Stop alle ricette cartacee? Il no della Fimmg: “È prematura la dematerializzazione totale”

Stop alle ricette cartacee? Il no della Fimmg: “È prematura la dematerializzazione totale”

Stop alle ricette cartacee? Il no della Fimmg: “È prematura la dematerializzazione totale”
Il segretario del sindacato sulla misura prevista dalla Manovra: “Per quanto l'obiettivo sia comprensibile, alla luce dei problemi delle ultime settimane, abbiamo il timore che non tenga conto dell'effettiva capacità del sistema di rispondere al fabbisogno. Non si può fare la norma prima dello strumento"

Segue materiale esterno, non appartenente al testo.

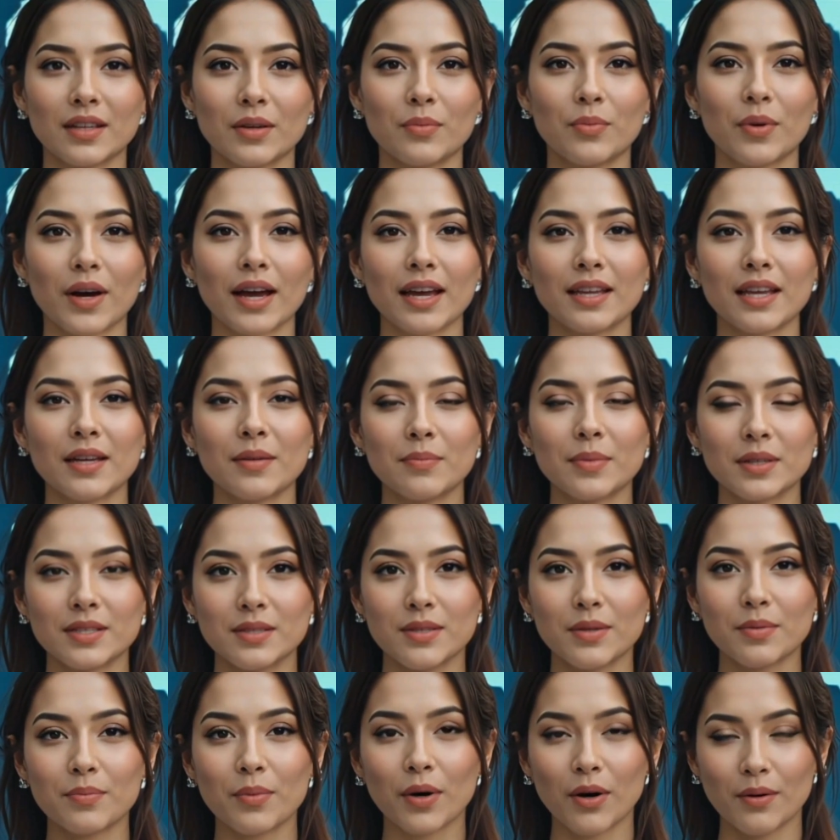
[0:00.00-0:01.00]
The branding
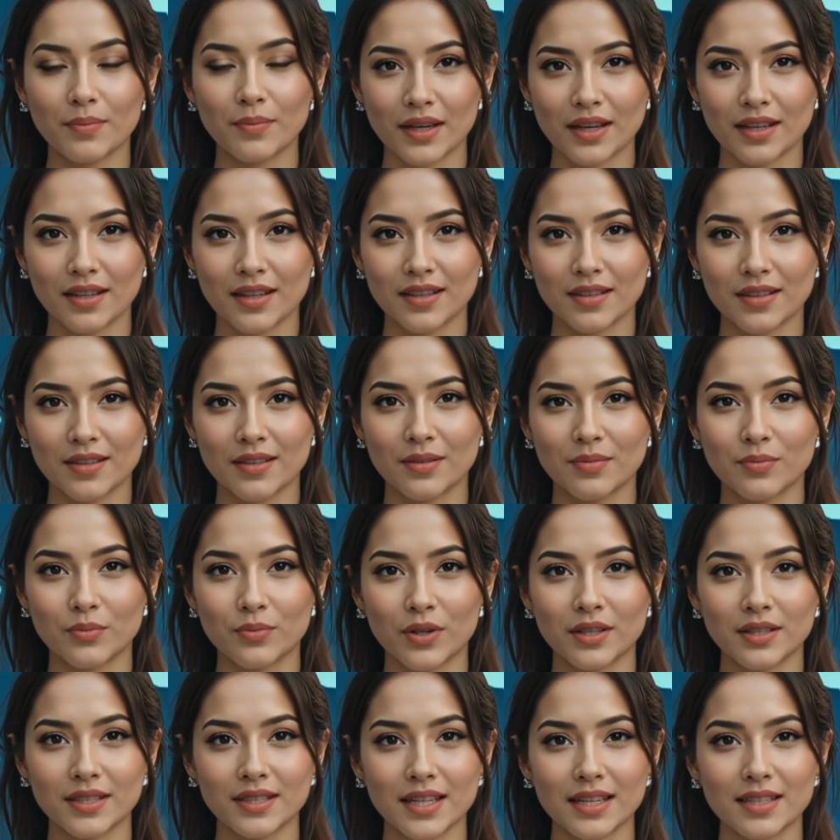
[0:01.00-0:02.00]
must be permanent,
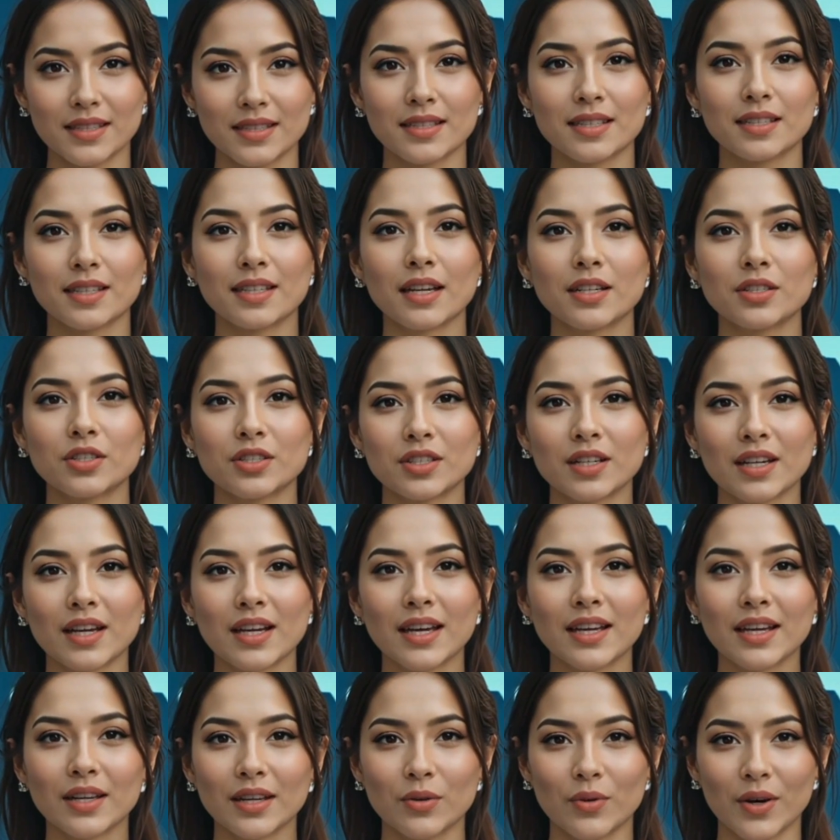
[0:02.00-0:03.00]
printed, stitched,
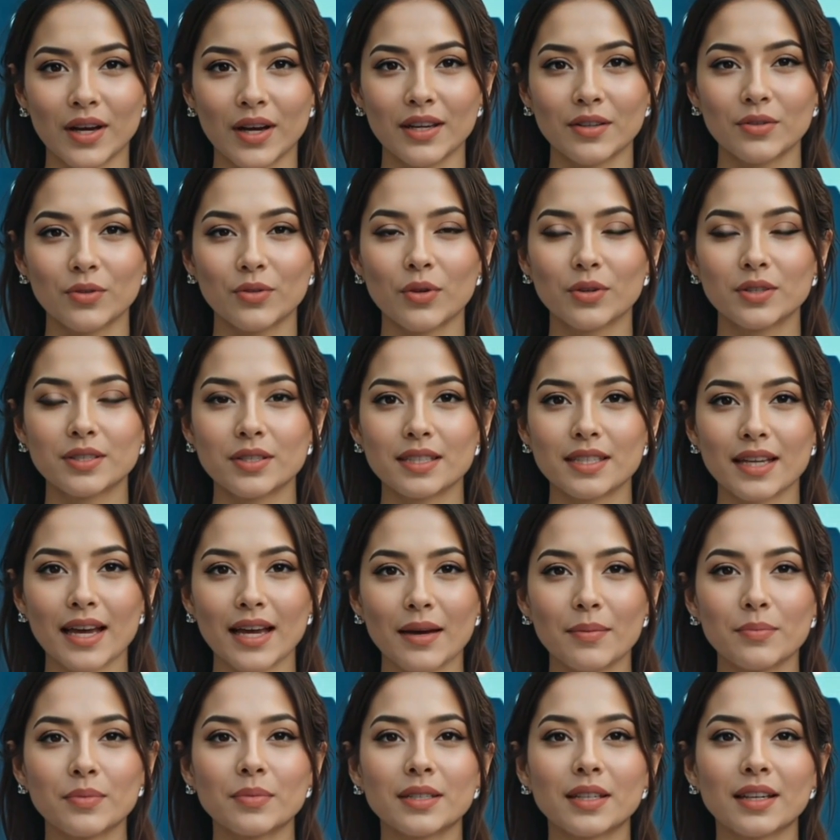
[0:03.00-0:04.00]
engraved, or
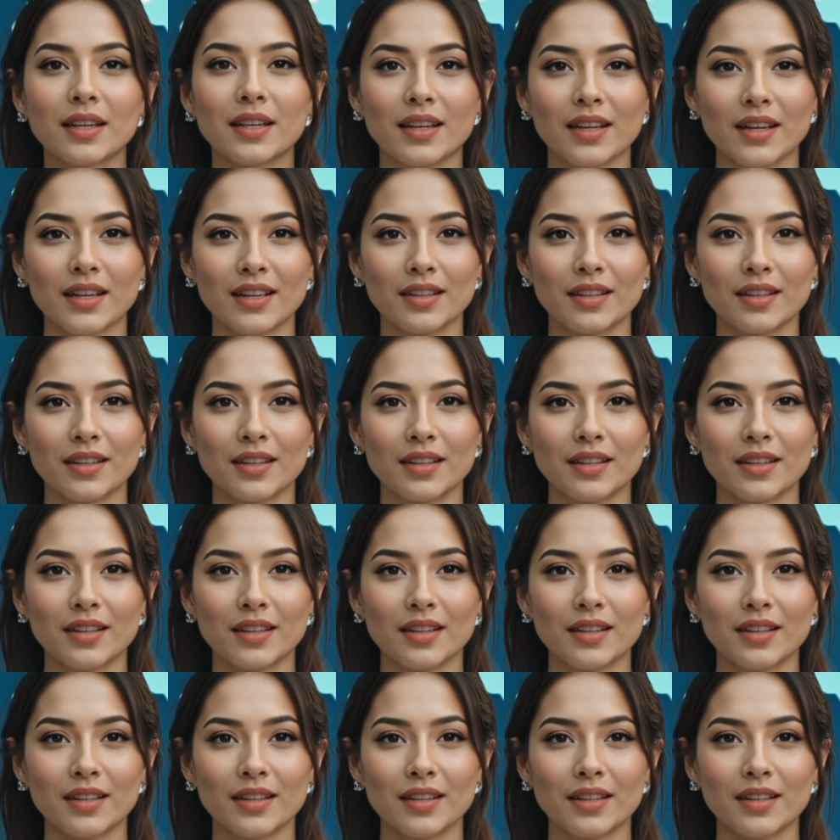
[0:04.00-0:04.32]
stamped,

“L’idea di dematerializzare tutte le ricette, come previsto dalla manovra, è quanto meno prematura e potrebbe bloccare l’attività dei medici e impedire l’accesso dei pazienti a farmaci e prestazioni importanti. Come dimostrano le difficoltà che stiamo riscontrando in questi giorni, qualcuno sta vendendo come soluzioni ai problemi attuali le potenzialità digitali e informatiche che ci potrebbero essere in futuro”. Così all’ANSA il segretario generale della Fimmg, Silvestro Scotti, sui disservizi che in questi giorni stanno investendo il sistema di prescrizione delle ricette elettroniche.
“Da qualche tempo i medici di famiglia stanno riscontrando un’intensificazione dei problemi con il sistema di prescrizione dematerializzato. Dei blocchi del sistema più o meno intensi e duraturi che impediscono l’attività prescrittiva elettronica”, spiega Scotti.

“I problemi si stanno verificando sia in Regioni dotate di un sistema Sar (vale a dire che si interfaccia con i sistemi informatici regionali), sia quelle con sistema Sac, che parla direttamente con Sogei”. I problemi informatici arrivano a pochi giorni dalla pubblicazione della manovra. “Nel testo è fissato l’obiettivo di arrivare a effettuare tutte le prescrizioni nel formato elettronico. Ciò è finalizzato soprattutto a garantire la massima implementazione del fascicolo sanitario elettronico”, prosegue Scotti. “Tuttavia, per quanto l’obiettivo sia comprensibile, alla luce dei problemi delle ultime settimane, abbiamo il timore che non tenga conto dell’effettiva capacità del sistema di rispondere al fabbisogno. Non si può fare la norma prima dello strumento”. I medici chiedono al Governo una riflessione su questo aspetto oltre che una risposta tempestiva sui problemi informatici. Intanto sottolineano che per il momento non si può abbandonare la ricetta cartacea. “I flussi informatici hanno semplificato il lavoro delle amministrazioni e dei farmacisti, tuttavia la ricetta cartacea resta uno strumento indispensabile”, conclude Scotti. “A oggi la legge prevede che, con la ricetta in mano, il cittadino possa accedere ai farmaci e alle prestazioni che sono state prescritte dal suo medico”.